De cualquier modo, el fragor o la sordera de estos años –del Pre a esta parte- lo han ido haciendo escéptico con respecto a unas cuantas de esas pequeñas cosas. Un escéptico, es decir, un tipo muy lúcido o un tipo muy confundido; pero no un diablo.

Ya a estas alturas no sé cuál de los dos cree más, o menos, en lo que creíamos a los 15 años. Entonces creíamos, por ejemplo, que Cuba era perfectible, y él levantó la mano para hacerse maestro emergente, y los dos levantamos las manos para ir a cumplir el servicio militar a la Frontera. No fuimos porque alguien le dio para atrás a la cosa. Después, cada uno por su lado, fue viviendo su vida; y cada uno de nosotros fue batiéndose a muerte con el que solía ser.

Mi amigo fue educado para el optimismo, programado para decir siempre “sí se puede”, pero ha terminado descubriendo su impotencia. Ha comprendido y respetado, hasta ahora, los límites de lo que puede y debe hacerse o decirse para vivir sin sobresaltos, para no ser anulado y seguir siendo titular en este juego que cada día le parece más absurdo. Le dijeron que era correcto ser revolucionario y se aplicó en la tarea y leyó en el diccionario y en los muros el significado de la palabra y buscó la mejor manera de serlo y cuando creyó que iba por buen camino comprendió, de pronto, que convertirse en un verdadero revolucionario podía ser peligroso porque esa cualidad lo llevaría inevitablemente a rebasar los límites. Entonces sintió la necesidad inclemente de no parecer “tan revolucionario” ante los demás y enseguida fue buscar, esta vez solo en el diccionario, por supuesto, los términos hipocresía y cinismo. Mi amigo fue inducido a soñar con el triunfo colectivo y la “consagración de la primavera”, y ahora acepta con una mueca resignada el “sálvese quien pueda” y este “ocaso de los dioses”.

Como se ve, tiene problemas de identidad. Sospecha que nadie lo comprendería -o que nadie admitiría que lo comprende- y por eso me dice estas cosas en voz baja. Me cuenta una pesadilla en que él por fin se sobrepone a sus miedos y decide hacer algo. Entonces escribe un artículo insignificante y medio metafísico en que narra cómo yo, su mejor socio de los últimos 10 o 12 años, he ido perdiendo la fe y me he convertido en un escéptico y un hipócrita.

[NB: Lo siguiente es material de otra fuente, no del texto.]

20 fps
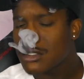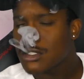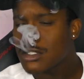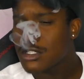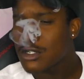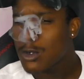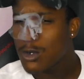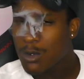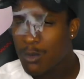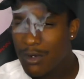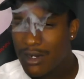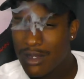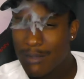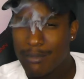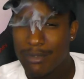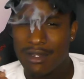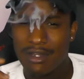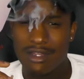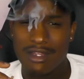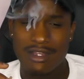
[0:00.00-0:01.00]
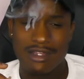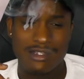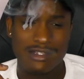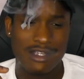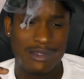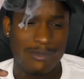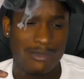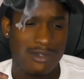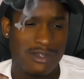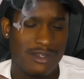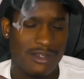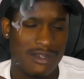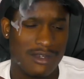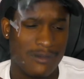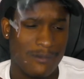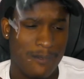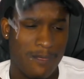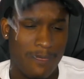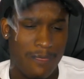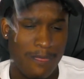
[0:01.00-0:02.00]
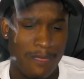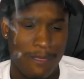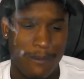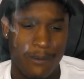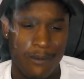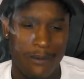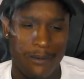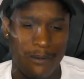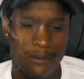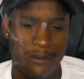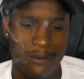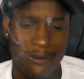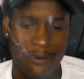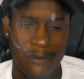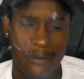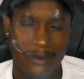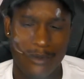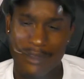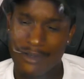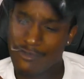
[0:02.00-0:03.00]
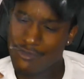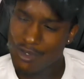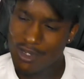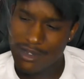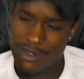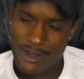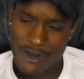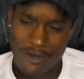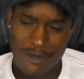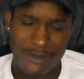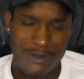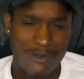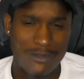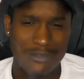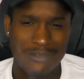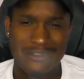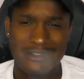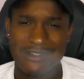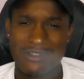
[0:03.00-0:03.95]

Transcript: Go on Wikipedia and type it in. Then read articles.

Después me confiesa que, aun cuando el artículo no era demasiado crítico (no mencionaba nada sobre la Aduana, Etecsa, el precio de los carros, el irrisorio salario medio, la improductividad del campo y de la ciudad, la corrupción de los funcionarios, la frustración y el éxodo de la juventud, la aridez de las consignas y las actas de balance, los idiotismos de la prensa…, los agazapados que apuestan doble al futuro del país), aun cuando solo decía un par de boberías sobre mí, no tuvo suficiente valor para firmarlo con su nombre y puso el mío.

Mi amigo admite que lo de las cucharadas de fe era cierto pero que ya no tiene sentido. Cuba no tiene solución; o Cuba sigue siendo perfectible, pero de otra manera, dice. Él no para de hablar de Cuba, con amor y escepticismo.